Wednesday, April 2, 2008

Personal Health Records

There has been recent attention in the media given to the development of commercial personal health record software packages. Russell McGowan has prepared a summary of some issues raised by these developments which may be of interest to other HCCA members as we look at developing a position on the development of electronic health records and/or other e-health issues in the ACT.

In a rapidly changing environment, the failure of Health Connect to make much of an impact on the establishment of a shared electronic health record for the benefit of consumers in Australia has been disappointing, but there are alternative approaches emerging that warrant closer inspection.

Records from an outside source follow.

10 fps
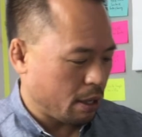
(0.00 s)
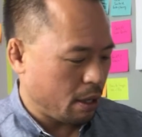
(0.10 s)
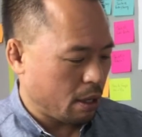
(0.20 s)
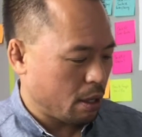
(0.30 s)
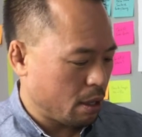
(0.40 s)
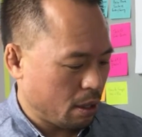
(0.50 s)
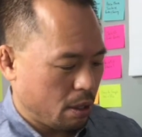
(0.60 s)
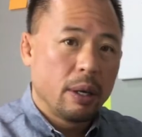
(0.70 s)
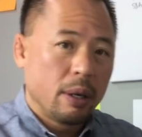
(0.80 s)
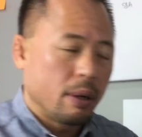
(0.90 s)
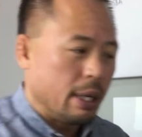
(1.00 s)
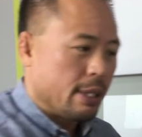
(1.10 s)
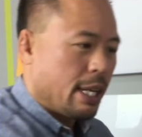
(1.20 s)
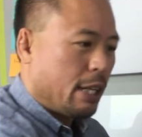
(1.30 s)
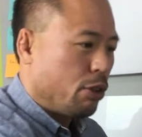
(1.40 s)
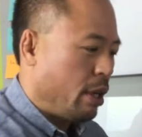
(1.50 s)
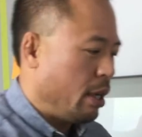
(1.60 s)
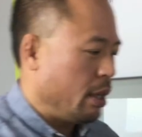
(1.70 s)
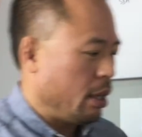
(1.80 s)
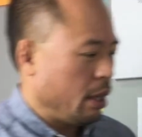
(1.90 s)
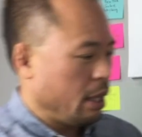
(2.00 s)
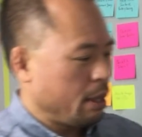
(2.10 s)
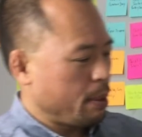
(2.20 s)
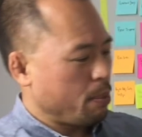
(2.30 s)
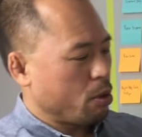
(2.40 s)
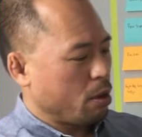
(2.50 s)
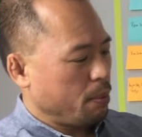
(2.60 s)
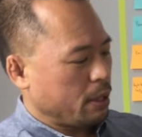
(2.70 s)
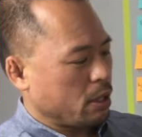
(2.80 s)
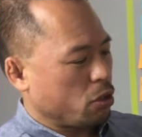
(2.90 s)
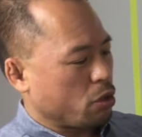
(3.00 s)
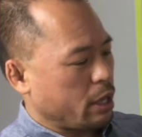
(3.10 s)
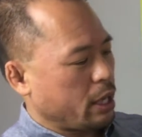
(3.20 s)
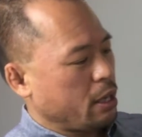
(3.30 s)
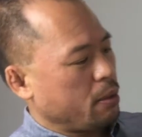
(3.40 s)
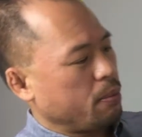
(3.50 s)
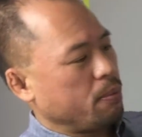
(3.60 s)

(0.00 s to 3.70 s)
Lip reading: here, I'm gonna saturate it a little bit more because it's drying out.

I have drawn the following inferences from recent articles I have read on the marketing of software packages offering us software to assist with compiling our own personal health records which may be populated electronically (at least in part) by records compiled by clinicians:

  • Several major software companies are currently peddling Personal Health Record (PHR) products, including Google and Microsoft. On the surface, these provide an interesting approach to an opt in patient controlled EHR system.
  • If one is nervous about giving health information to a PHR provider, an alternative is to maintain one's own records. There are software tools that one can use on one's own computer to help keep records organized, or one can store files in other formats, such as paper or on discs.
  • One has the right to obtain a copy of one's health records from one's health care providers and health insurers, and this is something that is generally a good idea. Placing this into a PHR can help provide safer and better quality co-ordinated care.

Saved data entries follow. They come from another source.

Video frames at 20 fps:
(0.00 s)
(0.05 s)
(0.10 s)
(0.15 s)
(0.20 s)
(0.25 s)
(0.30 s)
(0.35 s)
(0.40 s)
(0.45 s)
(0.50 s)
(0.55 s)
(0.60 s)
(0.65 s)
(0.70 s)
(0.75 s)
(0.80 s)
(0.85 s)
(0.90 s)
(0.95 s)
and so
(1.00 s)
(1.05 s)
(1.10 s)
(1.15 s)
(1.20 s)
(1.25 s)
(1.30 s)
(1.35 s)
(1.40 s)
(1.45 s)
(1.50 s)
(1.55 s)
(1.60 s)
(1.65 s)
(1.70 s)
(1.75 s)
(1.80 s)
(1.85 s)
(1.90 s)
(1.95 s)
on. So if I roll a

However, there are some potential drawbacks:

  • The pressure to make a profit can place commercial PHRs in conflict with consumers over privacy
  • Use of a PHR by a consumer on an office computer or other employer-owned Internet access device may also affect the privileged status of health information.
  • Not all PHRs have the same levels of privacy protection. Some PHRs are covered under the US federal Health Insurance Portability and Accountability Act. (HIPAA), but many are not. Australia doesn't seem to have any equivalent to the HIPAA. that establishes a baseline for health privacy here

The HIPAA rules establish minimum privacy and security standards for covered entities. A covered entity is a health care provider, health insurer, or clearinghouse. Records in PHRs that are covered under HIPAA have built-in standards for privacy and security, including standards governing disclosure, access, correction, and other privacy elements. The basic idea is that if a health care provider (hospital, physician, pharmacist, etc.) or a health plan maintains a health care record, the record is protected under HIPAA. Maybe we need such an Act here as well.

In my view healthcare consumers in Australia need to become more proactive in developing options for different groups within the community who want to be more in control of health information about their health status to ensure that they continue to get the best quality care available without removing the right to privacy of community members who are less concerned about this and more concerned about leakage of information about their health status that may negatively impact on them in some way. Activist healthcare consumers with complex chronic conditions are at one end of the spectrum, and privacy and human rights activists at the other. Allowing the needs of either group to totally over-ride those of the other is not acceptable, so some form of compromise approach needs to be developed if the vast majority of members of the Australian community are to benefit.

I vote for trialling an opt-in PHR in Australia and empowering a representative steering group of consumers, clinicians and health system adminstrators to monitor its application.